The Asian population of New Zealand is also growing, from 6.6 per cent of the population in 2001 to 11.8 per cent in 2013, with statisticians indicating that should current trends continue, the number of Asians in New Zealand will in future outnumber Māori. In Auckland, 23 per cent of the city's residents identify as Asian.
The UN has noted that there is persistent discrimination against minority groups, including Pacific peoples and migrant Asian communities. In 2013 the Salvation Army published its first State of the Nation report on Pacific peoples in New Zealand. The report reveals that while Pacific communities are making progress in some areas, they continue to face social, health, education and economic problems, with over 40 per cent of Pacific children living in poverty. The UN Committee on the Elimination of Racial Discrimination also noted that discrimination against Asians in the labour market has resulted in them disproportionately occupying low-paying employment.
The year 2013 saw the publication of the recommendations of the Constitutional Advisory Panel of New Zealand. The Panel found that while there was no broad support for a supreme constitution, there were calls for entrenching some elements. Importantly, in the field of ethnic relations, recommendations included a review of New Zealand's Bill of Rights Act and support for the continued development of the role and status of the Treaty of Waitangi.
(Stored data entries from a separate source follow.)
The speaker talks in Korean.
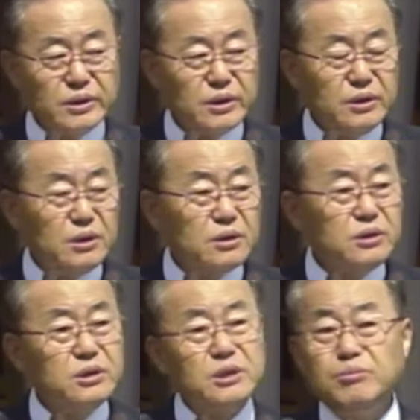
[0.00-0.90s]
근데 그
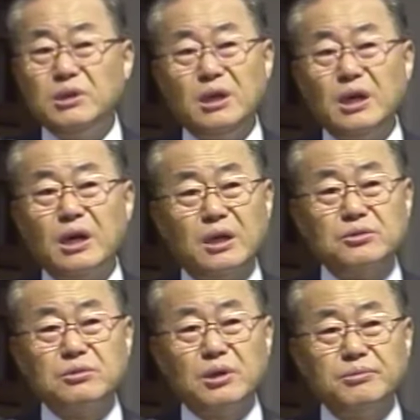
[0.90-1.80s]
힘들려고 할
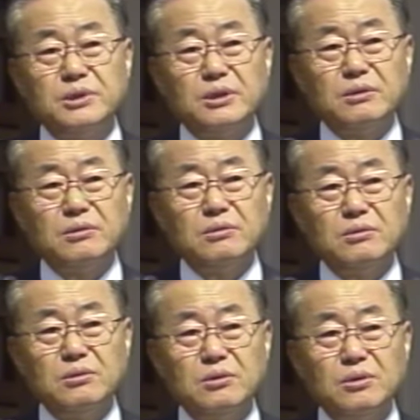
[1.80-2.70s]
수가 없어요.
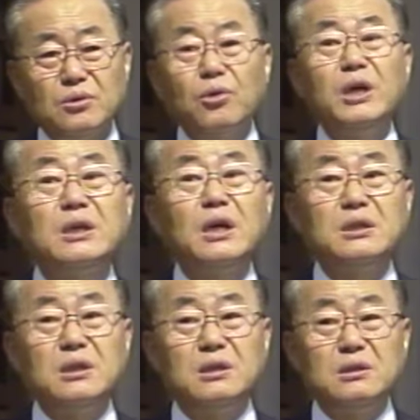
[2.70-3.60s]
또
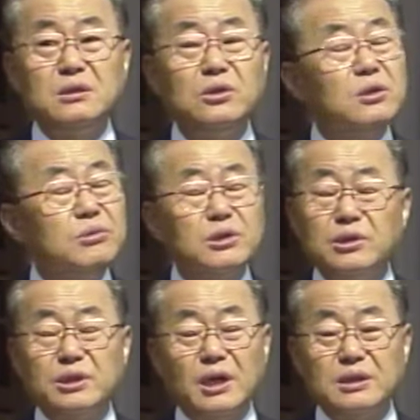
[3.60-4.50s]
가지는 여러분은
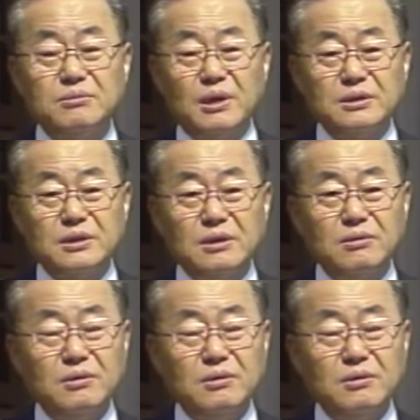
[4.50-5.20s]
그렇게 하지 마세요.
Racist hate speech in New Zealand
Vilification also received prominent attention in New Zealand in 2013, due to the inflammatory statement by a Member of Parliament that Muslim and Muslim-looking men should be ethnically profiled and banned from Western airlines. The backlash from the community and politicians from all sides of the political spectrum was instant. Indeed, strong statements were issued by both the nation's Minister of Justice and Ethnic Affairs and the Race Relations Commissioner, while a Green Party call in support of tolerance was supported unanimously by parliament.
There are two provisions in the New Zealand Human Rights Act 1993 that limit freedom of expression about ethnicity. Section 61 prohibits expression that is 'threatening, abusive, or insulting', and that is likely to encourage hostility towards a particular person or group on the basis of their ethnicity or national origin. Nevertheless, the courts have determined that the feelings of the 'very sensitive' should not be used to determine whether a particular expression falls within this category. Similarly, Section 131 establishes an offence in cases where there is the 'intent to excite hostility or ill will against, or bring into contempt or ridicule'. However, this criminal provision has been applied only infrequently and needs the approval of the Attorney General to prosecute. While there is currently an absence of a comprehensive strategy to address incitement to ethnic hatred committed on the internet, the New Zealand government has committed to developing legislation in this field.